A correction for this article will be published in the September 2019 issue of Respiratory Medicine Today. The online version and the full text PDF of this article (see link above) have been corrected.
- Pulmonary hypertension (PH) is characterised by an elevation in pulmonary artery pressure at rest and presents with progressive breathlessness as the cardinal symptom.

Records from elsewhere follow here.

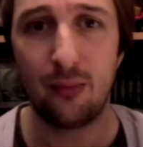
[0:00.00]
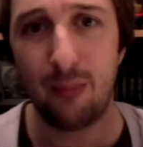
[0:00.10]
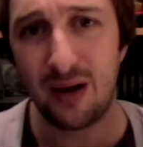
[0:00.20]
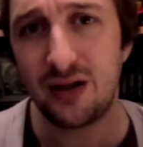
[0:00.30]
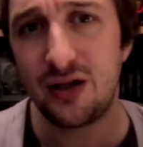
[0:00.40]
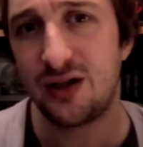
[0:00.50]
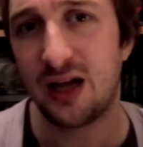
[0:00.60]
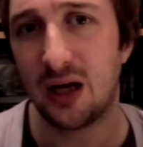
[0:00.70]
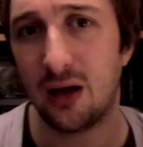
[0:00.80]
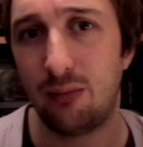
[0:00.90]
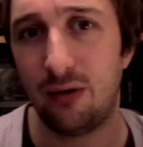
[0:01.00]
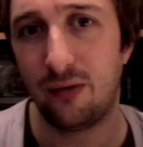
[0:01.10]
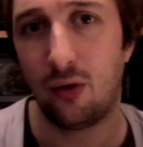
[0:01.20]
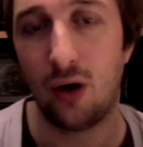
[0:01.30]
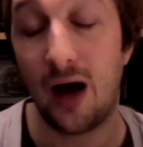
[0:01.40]
message the seller
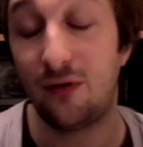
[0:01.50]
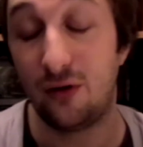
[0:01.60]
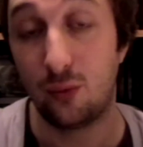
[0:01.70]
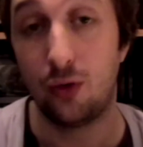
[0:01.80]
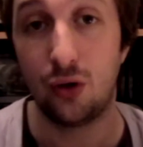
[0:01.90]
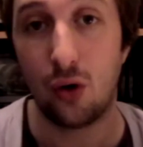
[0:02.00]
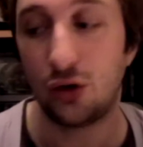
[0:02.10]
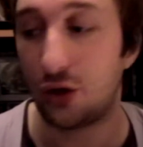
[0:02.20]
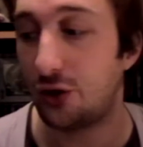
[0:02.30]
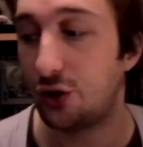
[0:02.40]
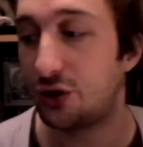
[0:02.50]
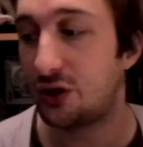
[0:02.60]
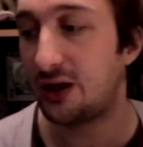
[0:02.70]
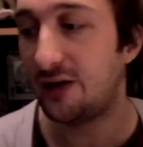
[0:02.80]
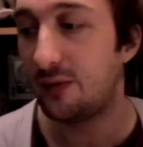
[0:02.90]
after you've won the auction, and
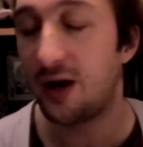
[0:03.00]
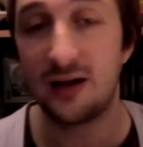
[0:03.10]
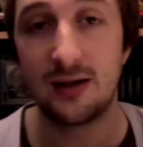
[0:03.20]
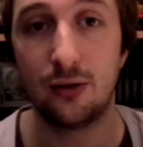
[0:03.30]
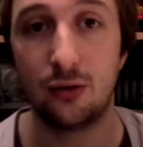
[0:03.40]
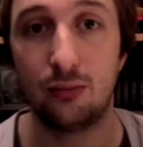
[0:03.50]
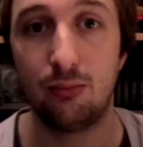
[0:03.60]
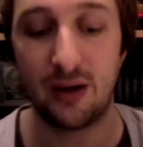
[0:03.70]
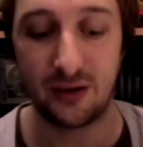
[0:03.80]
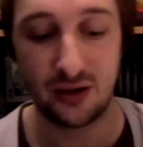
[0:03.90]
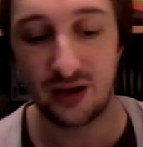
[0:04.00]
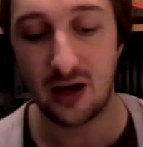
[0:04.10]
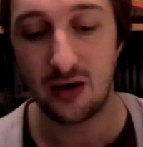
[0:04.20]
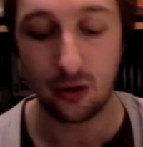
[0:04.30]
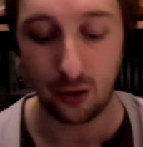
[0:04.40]
just leave them a nice little message
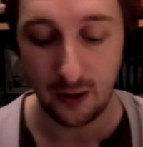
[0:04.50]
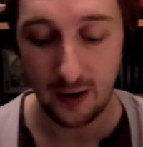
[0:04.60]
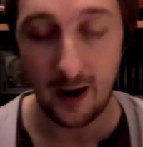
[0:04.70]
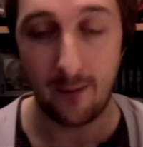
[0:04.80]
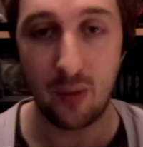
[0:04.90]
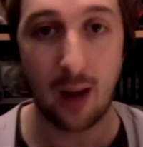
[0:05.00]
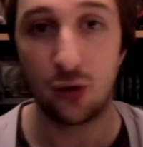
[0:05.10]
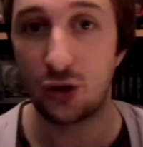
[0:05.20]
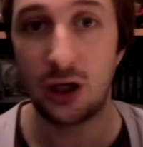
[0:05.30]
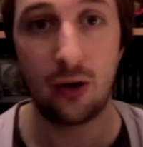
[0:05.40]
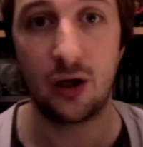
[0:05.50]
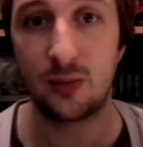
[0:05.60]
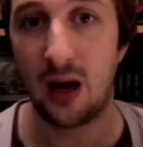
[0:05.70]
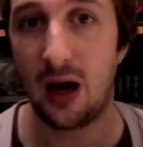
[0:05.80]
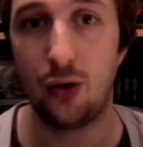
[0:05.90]
saying, you know, I'm just curious
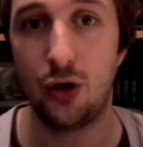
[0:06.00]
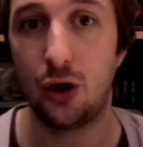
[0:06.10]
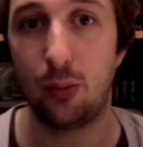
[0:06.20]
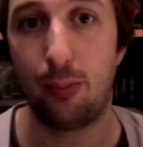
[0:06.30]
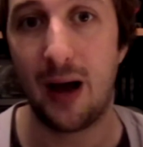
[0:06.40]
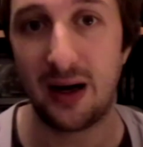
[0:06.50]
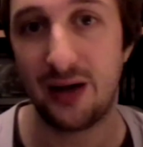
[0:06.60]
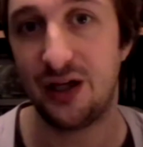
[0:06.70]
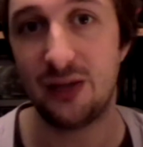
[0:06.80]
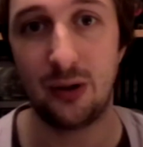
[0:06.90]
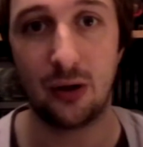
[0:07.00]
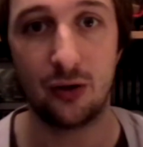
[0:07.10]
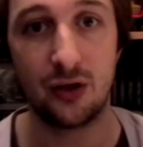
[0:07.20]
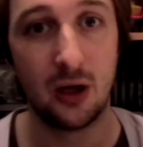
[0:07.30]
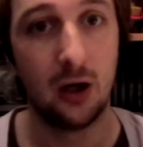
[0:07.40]
about how you're going to package this,
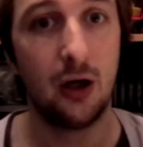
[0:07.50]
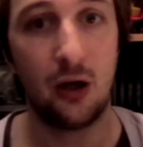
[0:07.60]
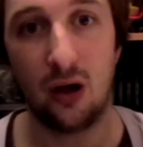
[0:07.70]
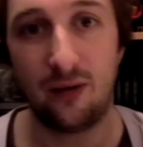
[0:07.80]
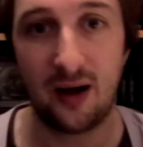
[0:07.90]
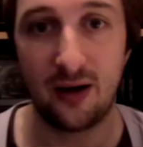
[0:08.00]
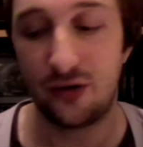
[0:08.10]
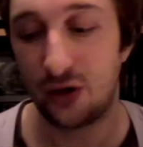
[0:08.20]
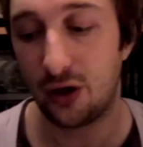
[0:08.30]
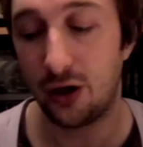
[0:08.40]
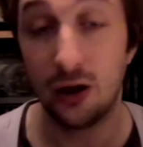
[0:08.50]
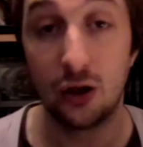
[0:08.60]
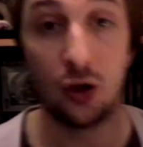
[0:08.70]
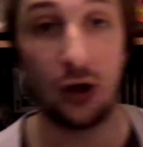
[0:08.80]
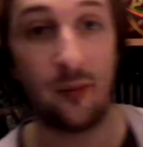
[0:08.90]
because, you know, I've had
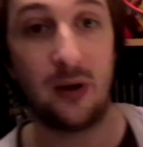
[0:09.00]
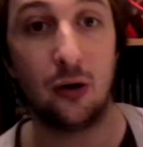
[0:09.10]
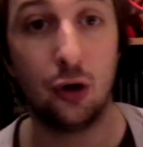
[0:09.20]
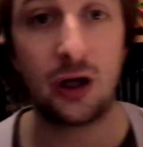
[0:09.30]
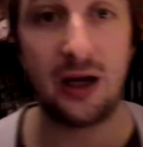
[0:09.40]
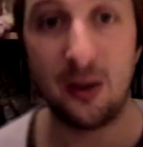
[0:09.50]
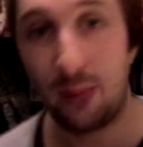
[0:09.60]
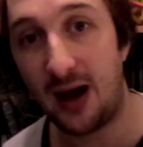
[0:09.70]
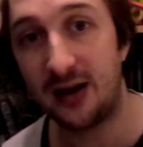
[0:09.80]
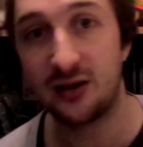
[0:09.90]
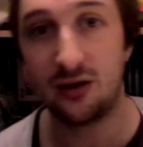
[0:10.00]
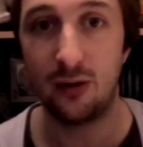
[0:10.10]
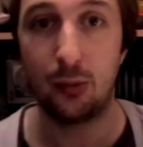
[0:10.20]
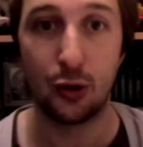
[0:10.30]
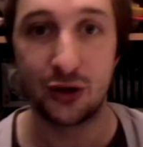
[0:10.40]
I've been unlucky in the past
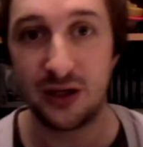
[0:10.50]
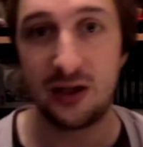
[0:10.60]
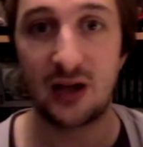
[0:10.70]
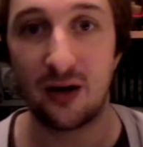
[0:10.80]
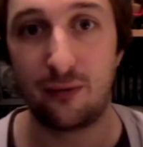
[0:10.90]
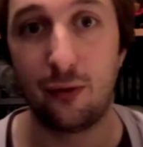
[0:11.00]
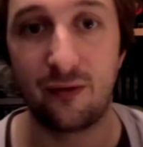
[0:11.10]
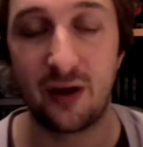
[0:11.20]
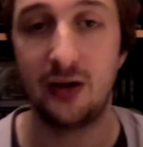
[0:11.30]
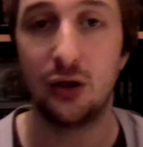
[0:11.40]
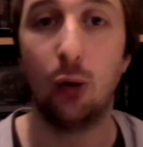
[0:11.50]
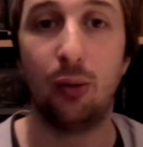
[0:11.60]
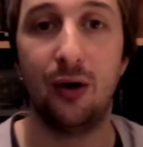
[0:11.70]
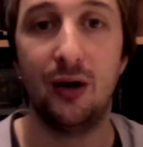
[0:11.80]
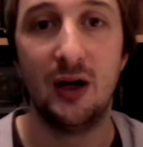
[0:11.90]
and the posties kind of rough things
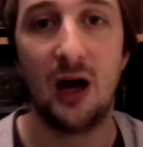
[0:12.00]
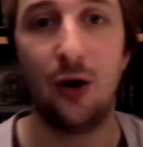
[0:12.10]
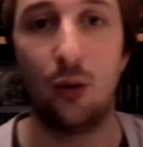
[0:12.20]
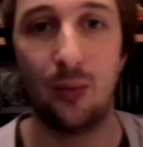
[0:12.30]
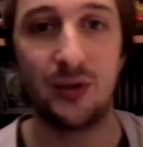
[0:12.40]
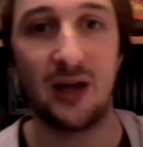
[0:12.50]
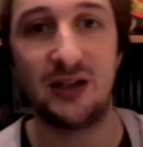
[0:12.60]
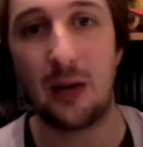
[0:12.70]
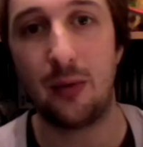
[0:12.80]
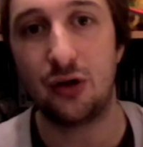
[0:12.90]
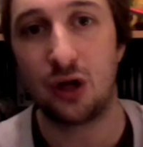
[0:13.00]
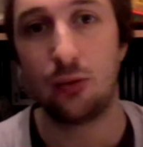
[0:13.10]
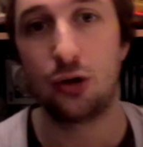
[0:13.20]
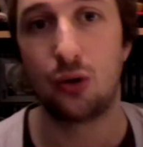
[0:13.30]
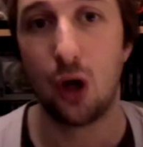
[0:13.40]
up and I don't want them to get damaged, so
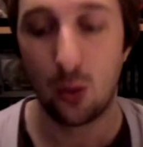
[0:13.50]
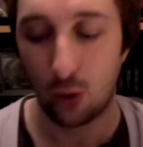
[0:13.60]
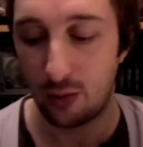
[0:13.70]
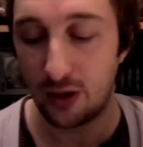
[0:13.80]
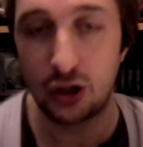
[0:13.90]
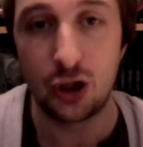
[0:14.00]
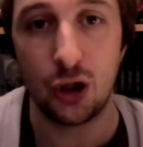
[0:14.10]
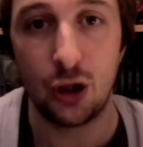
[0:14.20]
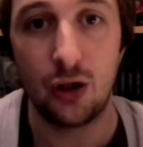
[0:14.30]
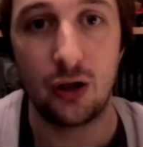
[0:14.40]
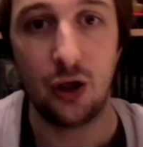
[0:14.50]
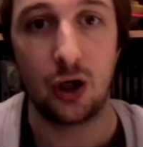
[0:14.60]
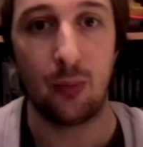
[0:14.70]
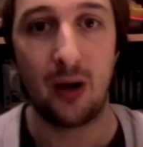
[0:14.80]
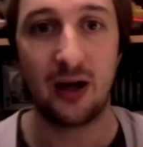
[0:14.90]
I'm just want to make sure that you're
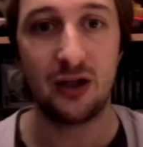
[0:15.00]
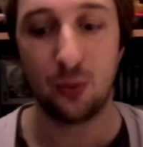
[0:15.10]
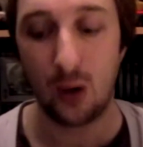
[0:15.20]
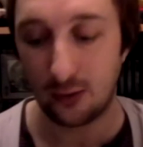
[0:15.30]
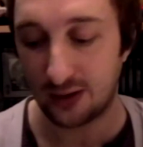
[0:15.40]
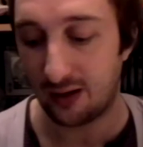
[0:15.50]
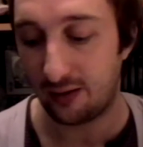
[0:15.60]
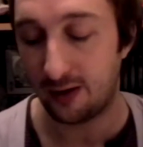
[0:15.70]
going to package it well, kind of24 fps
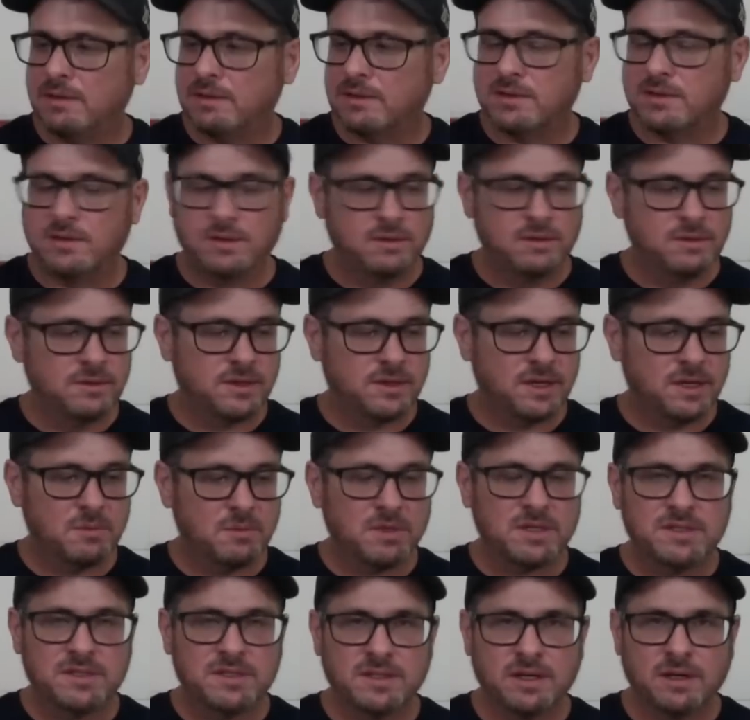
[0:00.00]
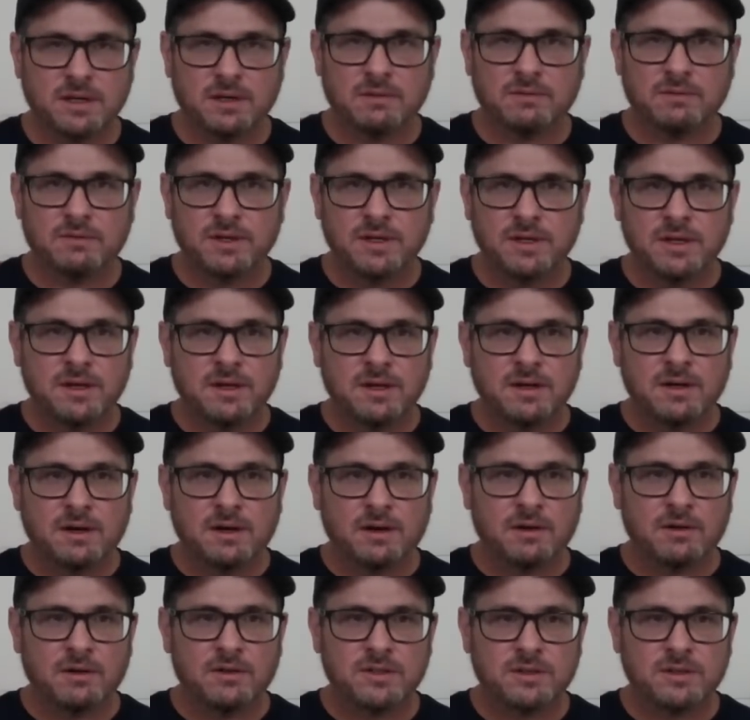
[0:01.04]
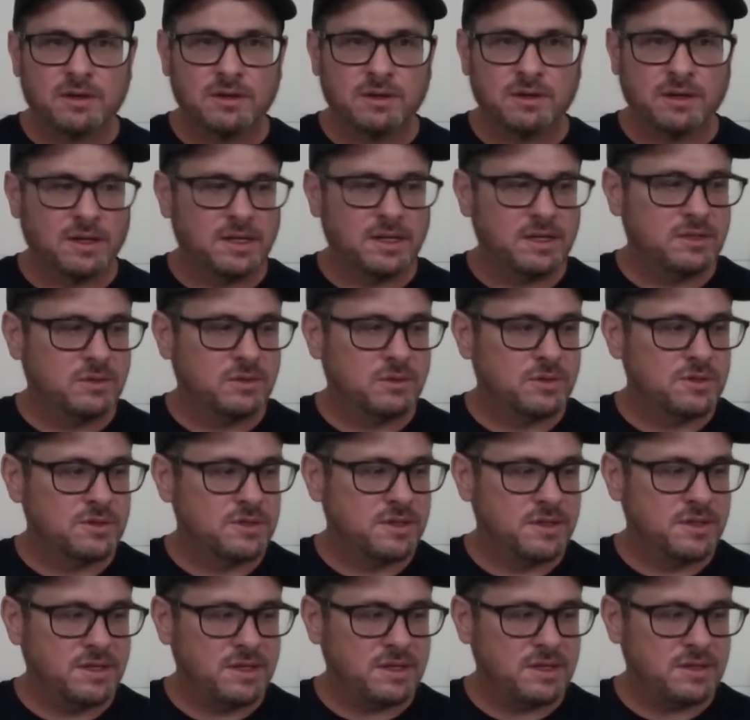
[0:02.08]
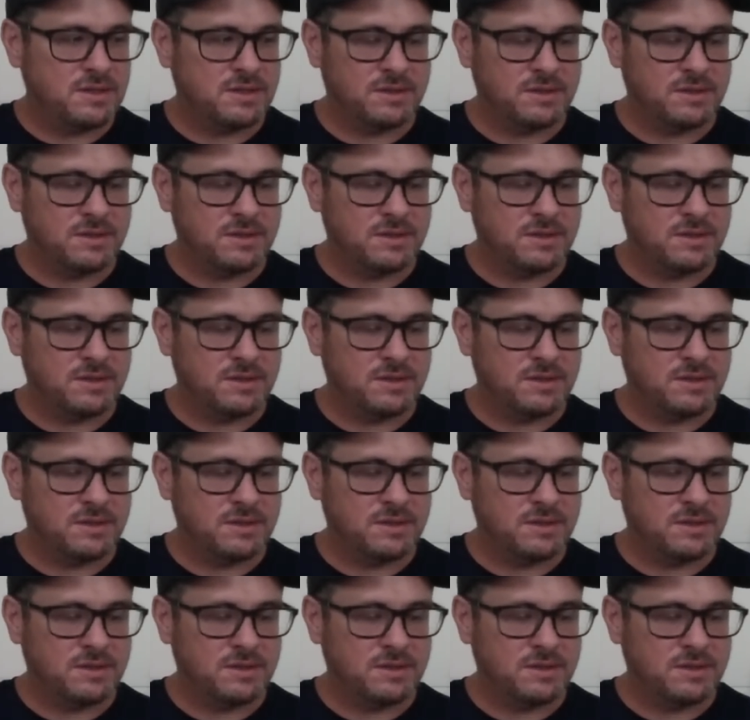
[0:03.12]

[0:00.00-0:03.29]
students and myself are starting to lean towards these.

- PH can be associated with more than 50 different conditions, which are categorised into five groups based on pathophysiological mechanisms; accurate classification is crucial to management as treatment options and goals vary between groups.
- As symptoms of PH can be vague or nonspecific, diagnosis is often delayed, with patients typically progressing to advanced disease before diagnosis.
- Identifying patients early in the disease course can improve functional and haemodynamic outcomes.
- Group 1 PH (pulmonary arterial hypertension [PAH]) is rare; if it is suspected then prompt referral of the patient to a specialist with an expert interest in PH is recommended.
- Long-term management of patients with PAH, Group 4 (chronic thromboembolic) or Group 5 (unclear or multifactorial) PH should be delivered or co-ordinated through a designated PH clinic or service.